▶ Instructions for the task
Without altering a single character, set down all of the data below.

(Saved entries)
----------

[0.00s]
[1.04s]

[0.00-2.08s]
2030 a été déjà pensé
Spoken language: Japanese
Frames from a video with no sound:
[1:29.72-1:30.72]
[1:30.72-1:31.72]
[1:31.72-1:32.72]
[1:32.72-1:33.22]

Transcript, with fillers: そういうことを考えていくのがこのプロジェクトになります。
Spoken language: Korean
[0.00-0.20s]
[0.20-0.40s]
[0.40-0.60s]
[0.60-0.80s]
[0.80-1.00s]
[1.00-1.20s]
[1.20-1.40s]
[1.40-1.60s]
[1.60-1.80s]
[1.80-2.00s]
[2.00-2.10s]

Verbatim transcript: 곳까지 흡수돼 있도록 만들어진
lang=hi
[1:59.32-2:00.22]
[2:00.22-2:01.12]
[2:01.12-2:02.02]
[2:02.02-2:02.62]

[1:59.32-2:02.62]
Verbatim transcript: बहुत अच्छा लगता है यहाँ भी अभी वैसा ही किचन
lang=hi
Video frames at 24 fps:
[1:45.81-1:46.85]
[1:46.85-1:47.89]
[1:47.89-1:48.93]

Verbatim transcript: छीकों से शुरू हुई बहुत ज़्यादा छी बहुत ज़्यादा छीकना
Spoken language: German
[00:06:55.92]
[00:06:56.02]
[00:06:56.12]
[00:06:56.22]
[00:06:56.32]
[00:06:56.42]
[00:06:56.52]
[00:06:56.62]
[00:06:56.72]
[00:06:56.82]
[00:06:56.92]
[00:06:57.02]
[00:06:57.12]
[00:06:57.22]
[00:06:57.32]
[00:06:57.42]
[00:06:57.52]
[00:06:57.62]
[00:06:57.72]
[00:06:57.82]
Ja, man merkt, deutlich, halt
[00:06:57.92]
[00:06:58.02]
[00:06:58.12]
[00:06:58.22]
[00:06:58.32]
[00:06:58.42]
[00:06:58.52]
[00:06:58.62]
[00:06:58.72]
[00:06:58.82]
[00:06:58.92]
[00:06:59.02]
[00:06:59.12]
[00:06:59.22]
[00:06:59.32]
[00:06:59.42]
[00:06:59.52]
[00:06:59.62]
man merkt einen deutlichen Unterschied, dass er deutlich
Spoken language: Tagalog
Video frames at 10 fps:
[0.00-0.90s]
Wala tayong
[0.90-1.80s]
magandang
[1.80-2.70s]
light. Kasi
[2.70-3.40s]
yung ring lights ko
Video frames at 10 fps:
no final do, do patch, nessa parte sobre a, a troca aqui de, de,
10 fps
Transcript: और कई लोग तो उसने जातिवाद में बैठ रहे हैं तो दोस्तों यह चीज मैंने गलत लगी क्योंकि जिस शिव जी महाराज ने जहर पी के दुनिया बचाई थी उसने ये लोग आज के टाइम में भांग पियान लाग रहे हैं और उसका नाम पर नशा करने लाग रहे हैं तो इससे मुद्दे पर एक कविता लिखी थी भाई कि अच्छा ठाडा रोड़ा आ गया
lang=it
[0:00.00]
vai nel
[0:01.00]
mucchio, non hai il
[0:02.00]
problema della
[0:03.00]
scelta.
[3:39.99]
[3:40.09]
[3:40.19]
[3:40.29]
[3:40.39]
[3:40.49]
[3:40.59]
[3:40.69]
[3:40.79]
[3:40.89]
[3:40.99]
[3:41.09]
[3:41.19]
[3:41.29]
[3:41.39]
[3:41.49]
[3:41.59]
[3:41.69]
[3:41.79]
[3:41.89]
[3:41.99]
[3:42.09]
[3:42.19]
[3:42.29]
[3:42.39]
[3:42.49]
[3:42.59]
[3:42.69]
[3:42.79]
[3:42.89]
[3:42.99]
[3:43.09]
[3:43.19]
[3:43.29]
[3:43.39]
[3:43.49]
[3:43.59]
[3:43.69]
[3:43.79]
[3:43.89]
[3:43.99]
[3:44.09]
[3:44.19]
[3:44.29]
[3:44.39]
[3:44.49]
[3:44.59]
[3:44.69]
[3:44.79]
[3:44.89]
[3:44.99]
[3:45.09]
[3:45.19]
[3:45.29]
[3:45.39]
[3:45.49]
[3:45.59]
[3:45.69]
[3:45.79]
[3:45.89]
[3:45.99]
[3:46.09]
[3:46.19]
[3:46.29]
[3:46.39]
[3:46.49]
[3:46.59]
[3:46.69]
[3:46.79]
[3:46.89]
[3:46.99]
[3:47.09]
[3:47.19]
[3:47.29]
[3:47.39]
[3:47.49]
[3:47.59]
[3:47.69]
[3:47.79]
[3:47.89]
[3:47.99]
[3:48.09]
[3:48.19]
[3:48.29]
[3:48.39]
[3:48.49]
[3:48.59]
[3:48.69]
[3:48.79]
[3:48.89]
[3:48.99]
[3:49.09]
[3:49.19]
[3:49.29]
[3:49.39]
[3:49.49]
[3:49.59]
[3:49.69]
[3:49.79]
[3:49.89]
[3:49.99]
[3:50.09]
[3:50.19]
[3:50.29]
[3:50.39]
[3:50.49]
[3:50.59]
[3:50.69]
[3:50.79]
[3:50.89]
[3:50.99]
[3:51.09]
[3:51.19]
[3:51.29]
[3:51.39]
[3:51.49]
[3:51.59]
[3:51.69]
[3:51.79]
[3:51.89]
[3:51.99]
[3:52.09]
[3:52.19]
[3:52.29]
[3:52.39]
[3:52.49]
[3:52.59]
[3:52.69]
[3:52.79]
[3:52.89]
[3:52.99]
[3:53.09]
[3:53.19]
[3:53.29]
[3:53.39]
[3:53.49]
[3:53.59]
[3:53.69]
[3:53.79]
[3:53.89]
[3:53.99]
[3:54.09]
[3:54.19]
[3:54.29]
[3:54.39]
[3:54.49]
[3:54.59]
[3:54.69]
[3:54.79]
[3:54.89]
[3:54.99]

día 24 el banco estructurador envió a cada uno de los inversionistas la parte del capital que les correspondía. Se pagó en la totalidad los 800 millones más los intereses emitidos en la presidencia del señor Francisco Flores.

----------

▶ Response to the task
[0.00s]
[1.04s]

[0.00-2.08s]
2030 a été déjà pensé
Spoken language: Japanese
Frames from a video with no sound:
[1:29.72-1:30.72]
[1:30.72-1:31.72]
[1:31.72-1:32.72]
[1:32.72-1:33.22]

Transcript, with fillers: そういうことを考えていくのがこのプロジェクトになります。
Spoken language: Korean
[0.00-0.20s]
[0.20-0.40s]
[0.40-0.60s]
[0.60-0.80s]
[0.80-1.00s]
[1.00-1.20s]
[1.20-1.40s]
[1.40-1.60s]
[1.60-1.80s]
[1.80-2.00s]
[2.00-2.10s]

Verbatim transcript: 곳까지 흡수돼 있도록 만들어진
lang=hi
[1:59.32-2:00.22]
[2:00.22-2:01.12]
[2:01.12-2:02.02]
[2:02.02-2:02.62]

[1:59.32-2:02.62]
Verbatim transcript: बहुत अच्छा लगता है यहाँ भी अभी वैसा ही किचन
lang=hi
Video frames at 24 fps:
[1:45.81-1:46.85]
[1:46.85-1:47.89]
[1:47.89-1:48.93]

Verbatim transcript: छीकों से शुरू हुई बहुत ज़्यादा छी बहुत ज़्यादा छीकना
Spoken language: German
[00:06:55.92]
[00:06:56.02]
[00:06:56.12]
[00:06:56.22]
[00:06:56.32]
[00:06:56.42]
[00:06:56.52]
[00:06:56.62]
[00:06:56.72]
[00:06:56.82]
[00:06:56.92]
[00:06:57.02]
[00:06:57.12]
[00:06:57.22]
[00:06:57.32]
[00:06:57.42]
[00:06:57.52]
[00:06:57.62]
[00:06:57.72]
[00:06:57.82]
Ja, man merkt, deutlich, halt
[00:06:57.92]
[00:06:58.02]
[00:06:58.12]
[00:06:58.22]
[00:06:58.32]
[00:06:58.42]
[00:06:58.52]
[00:06:58.62]
[00:06:58.72]
[00:06:58.82]
[00:06:58.92]
[00:06:59.02]
[00:06:59.12]
[00:06:59.22]
[00:06:59.32]
[00:06:59.42]
[00:06:59.52]
[00:06:59.62]
man merkt einen deutlichen Unterschied, dass er deutlich
Spoken language: Tagalog
Video frames at 10 fps:
[0.00-0.90s]
Wala tayong
[0.90-1.80s]
magandang
[1.80-2.70s]
light. Kasi
[2.70-3.40s]
yung ring lights ko
Video frames at 10 fps:
no final do, do patch, nessa parte sobre a, a troca aqui de, de,
10 fps
Transcript: और कई लोग तो उसने जातिवाद में बैठ रहे हैं तो दोस्तों यह चीज मैंने गलत लगी क्योंकि जिस शिव जी महाराज ने जहर पी के दुनिया बचाई थी उसने ये लोग आज के टाइम में भांग पियान लाग रहे हैं और उसका नाम पर नशा करने लाग रहे हैं तो इससे मुद्दे पर एक कविता लिखी थी भाई कि अच्छा ठाडा रोड़ा आ गया
lang=it
[0:00.00]
vai nel
[0:01.00]
mucchio, non hai il
[0:02.00]
problema della
[0:03.00]
scelta.
[3:39.99]
[3:40.09]
[3:40.19]
[3:40.29]
[3:40.39]
[3:40.49]
[3:40.59]
[3:40.69]
[3:40.79]
[3:40.89]
[3:40.99]
[3:41.09]
[3:41.19]
[3:41.29]
[3:41.39]
[3:41.49]
[3:41.59]
[3:41.69]
[3:41.79]
[3:41.89]
[3:41.99]
[3:42.09]
[3:42.19]
[3:42.29]
[3:42.39]
[3:42.49]
[3:42.59]
[3:42.69]
[3:42.79]
[3:42.89]
[3:42.99]
[3:43.09]
[3:43.19]
[3:43.29]
[3:43.39]
[3:43.49]
[3:43.59]
[3:43.69]
[3:43.79]
[3:43.89]
[3:43.99]
[3:44.09]
[3:44.19]
[3:44.29]
[3:44.39]
[3:44.49]
[3:44.59]
[3:44.69]
[3:44.79]
[3:44.89]
[3:44.99]
[3:45.09]
[3:45.19]
[3:45.29]
[3:45.39]
[3:45.49]
[3:45.59]
[3:45.69]
[3:45.79]
[3:45.89]
[3:45.99]
[3:46.09]
[3:46.19]
[3:46.29]
[3:46.39]
[3:46.49]
[3:46.59]
[3:46.69]
[3:46.79]
[3:46.89]
[3:46.99]
[3:47.09]
[3:47.19]
[3:47.29]
[3:47.39]
[3:47.49]
[3:47.59]
[3:47.69]
[3:47.79]
[3:47.89]
[3:47.99]
[3:48.09]
[3:48.19]
[3:48.29]
[3:48.39]
[3:48.49]
[3:48.59]
[3:48.69]
[3:48.79]
[3:48.89]
[3:48.99]
[3:49.09]
[3:49.19]
[3:49.29]
[3:49.39]
[3:49.49]
[3:49.59]
[3:49.69]
[3:49.79]
[3:49.89]
[3:49.99]
[3:50.09]
[3:50.19]
[3:50.29]
[3:50.39]
[3:50.49]
[3:50.59]
[3:50.69]
[3:50.79]
[3:50.89]
[3:50.99]
[3:51.09]
[3:51.19]
[3:51.29]
[3:51.39]
[3:51.49]
[3:51.59]
[3:51.69]
[3:51.79]
[3:51.89]
[3:51.99]
[3:52.09]
[3:52.19]
[3:52.29]
[3:52.39]
[3:52.49]
[3:52.59]
[3:52.69]
[3:52.79]
[3:52.89]
[3:52.99]
[3:53.09]
[3:53.19]
[3:53.29]
[3:53.39]
[3:53.49]
[3:53.59]
[3:53.69]
[3:53.79]
[3:53.89]
[3:53.99]
[3:54.09]
[3:54.19]
[3:54.29]
[3:54.39]
[3:54.49]
[3:54.59]
[3:54.69]
[3:54.79]
[3:54.89]
[3:54.99]

día 24 el banco estructurador envió a cada uno de los inversionistas la parte del capital que les correspondía. Se pagó en la totalidad los 800 millones más los intereses emitidos en la presidencia del señor Francisco Flores.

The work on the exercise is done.